The work presents the first integrated system for simultaneous infrared and Raman vibrational spectroscopy using ultrashort pulsed lasers and nonlinear optics, overcoming previous limitations of single-method analysis.

## Key findings

- Achieved rapid, broadband vibrational spectra measurement
- Demonstrated high spectral resolution of complementary spectra
- Enabled precise molecular analysis of organic liquids

## Abstract

Vibrational spectroscopy, comprised of infrared absorption and Raman scattering spectroscopy, is widely used for label-free optical sensing and imaging in various scientific and industrial fields. The group theory states that the two molecular spectroscopy methods are sensitive to vibrations categorized in different point groups and provide complementary vibrational spectra.
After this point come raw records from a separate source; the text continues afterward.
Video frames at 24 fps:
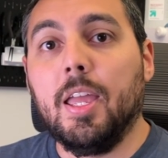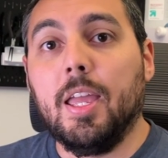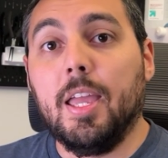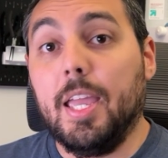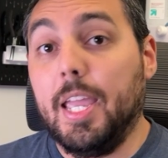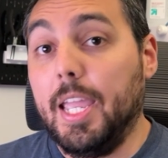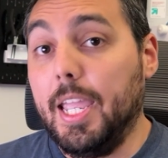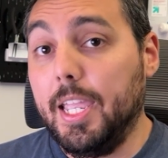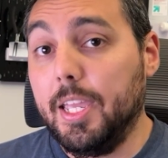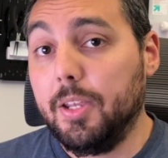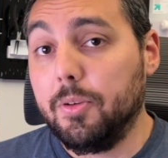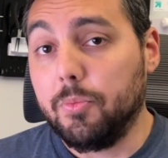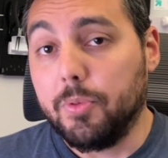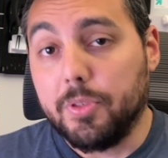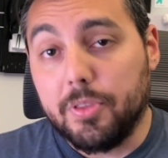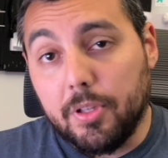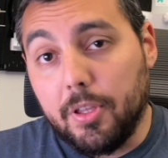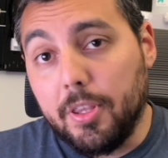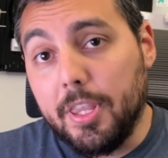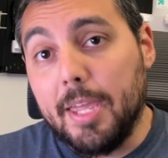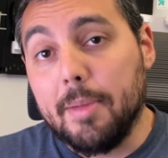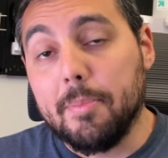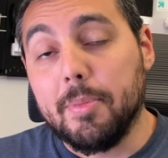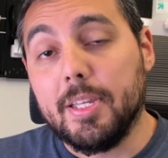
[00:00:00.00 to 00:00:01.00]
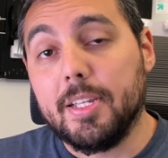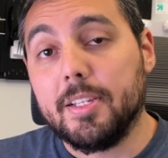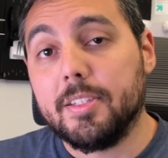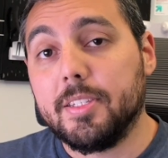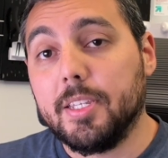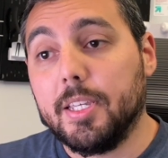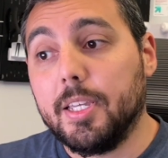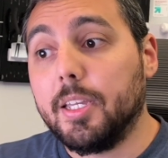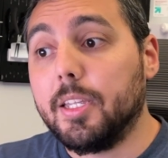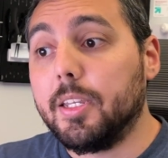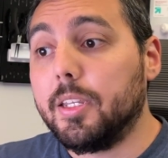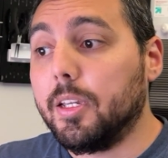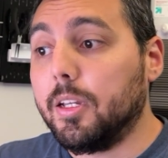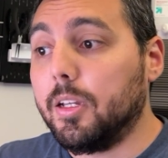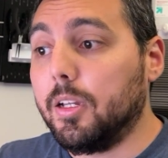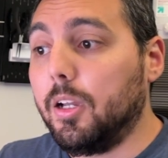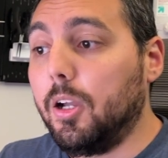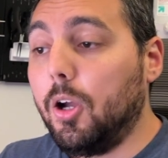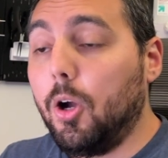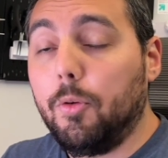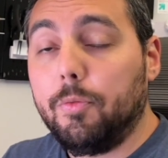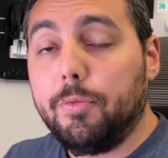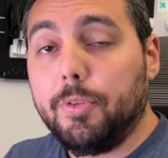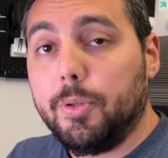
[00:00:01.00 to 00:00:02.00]
And with all that being said, uh,
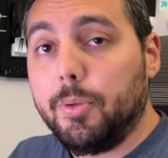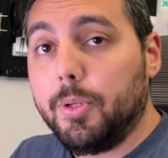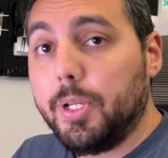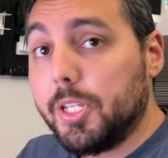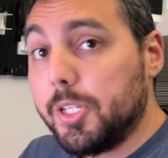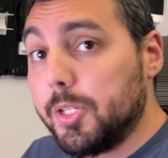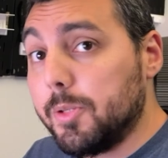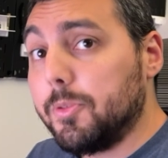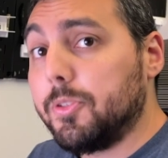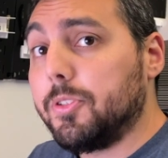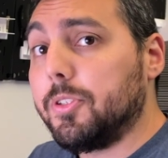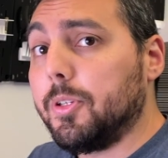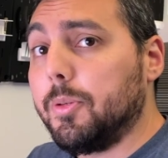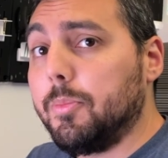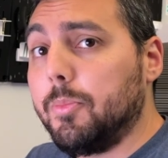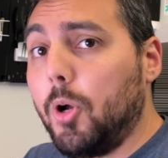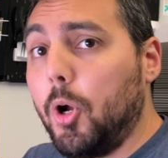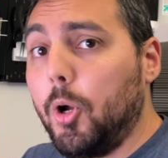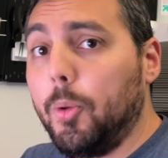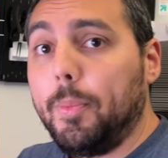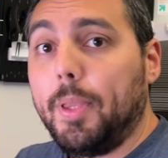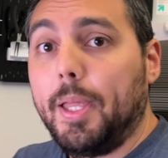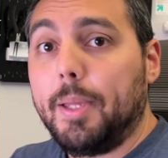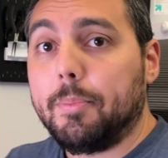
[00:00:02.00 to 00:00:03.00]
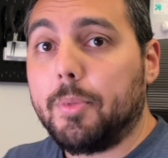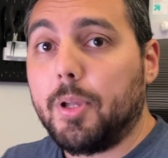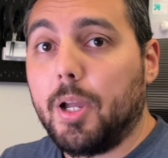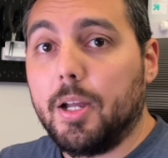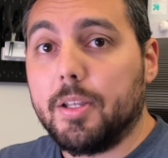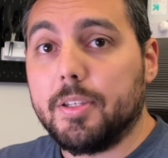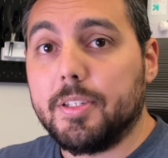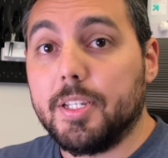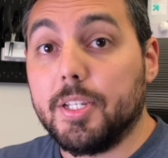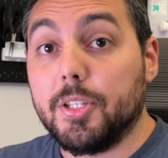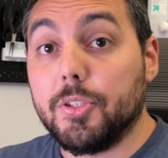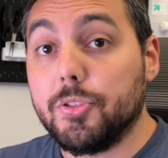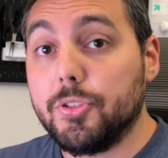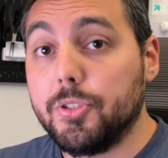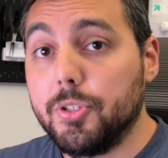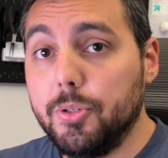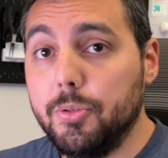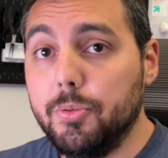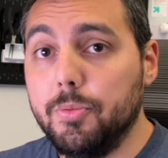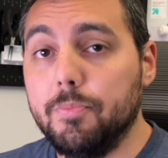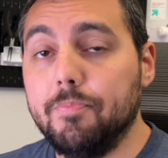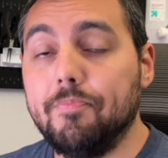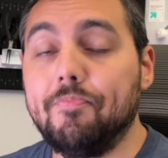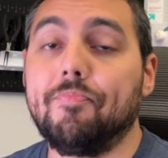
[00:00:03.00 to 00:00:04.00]
hopefully we'll get to some home lab content
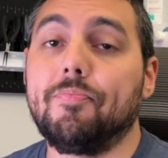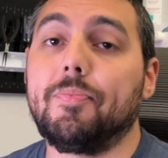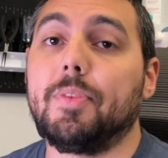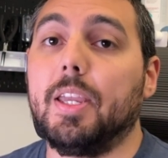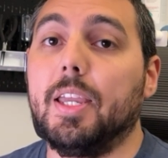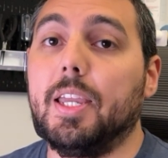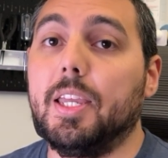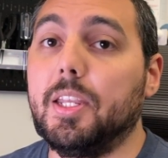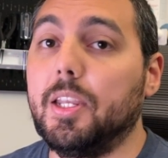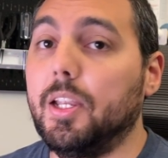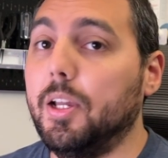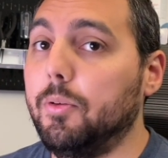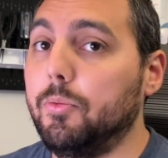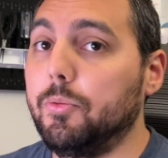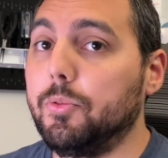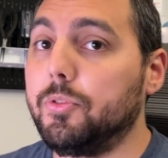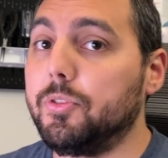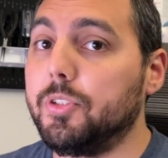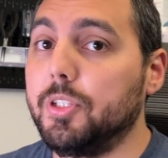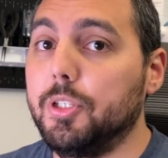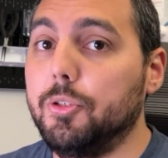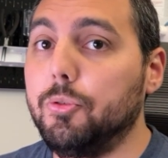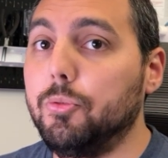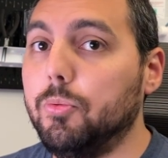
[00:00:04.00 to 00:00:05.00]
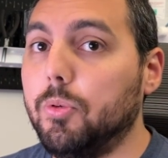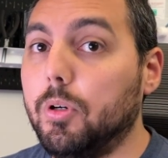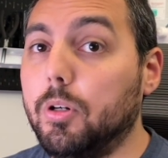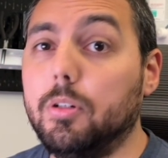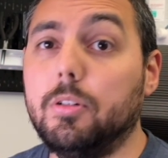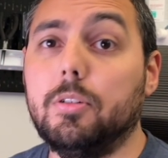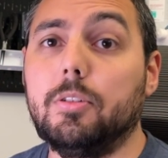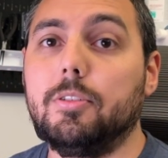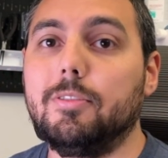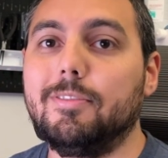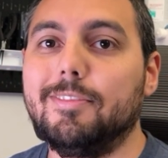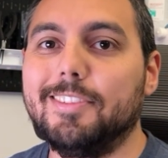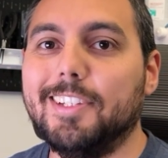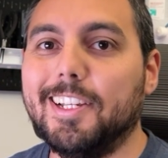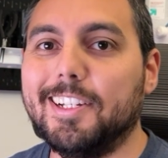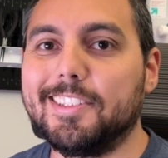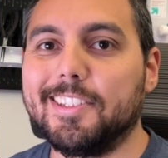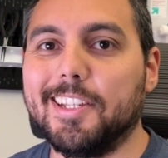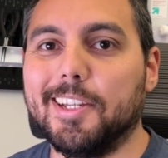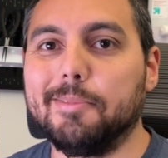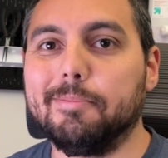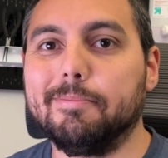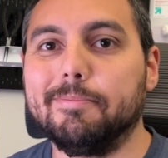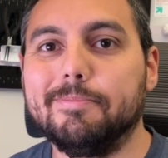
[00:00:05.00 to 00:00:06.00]
soon, and I will see you all next
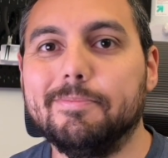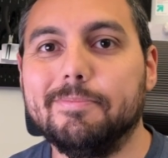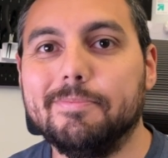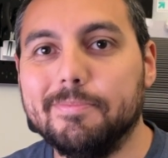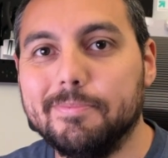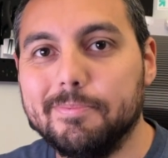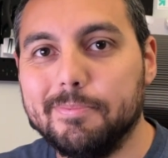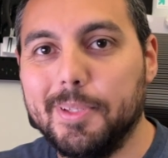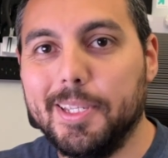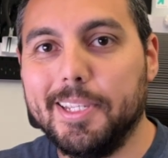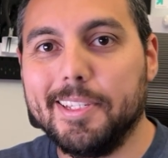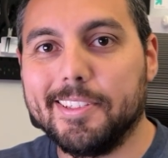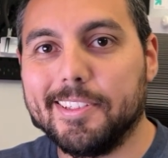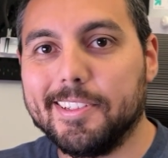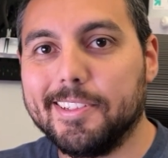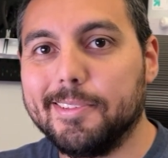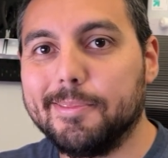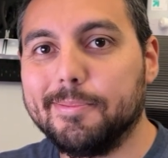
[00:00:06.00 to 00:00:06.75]
time. Peace.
Therefore, complete vibrational information cannot be acquired by a single spectroscopic device, which has impeded the full potential of vibrational spectroscopy. Here, we demonstrate simultaneous infrared absorption and Raman scattering spectroscopy that allows us to measure the complete broadband vibrational spectra in the molecular fingerprint region with a single instrument based on an ultrashort pulsed laser. The system is based on dual-modal Fourier-transform spectroscopy enabled by efficient use of nonlinear optical effects. Our proof-of-concept experiment demonstrates rapid, broadband and high spectral resolution measurements of complementary spectra of organic liquids for precise and accurate molecular analysis.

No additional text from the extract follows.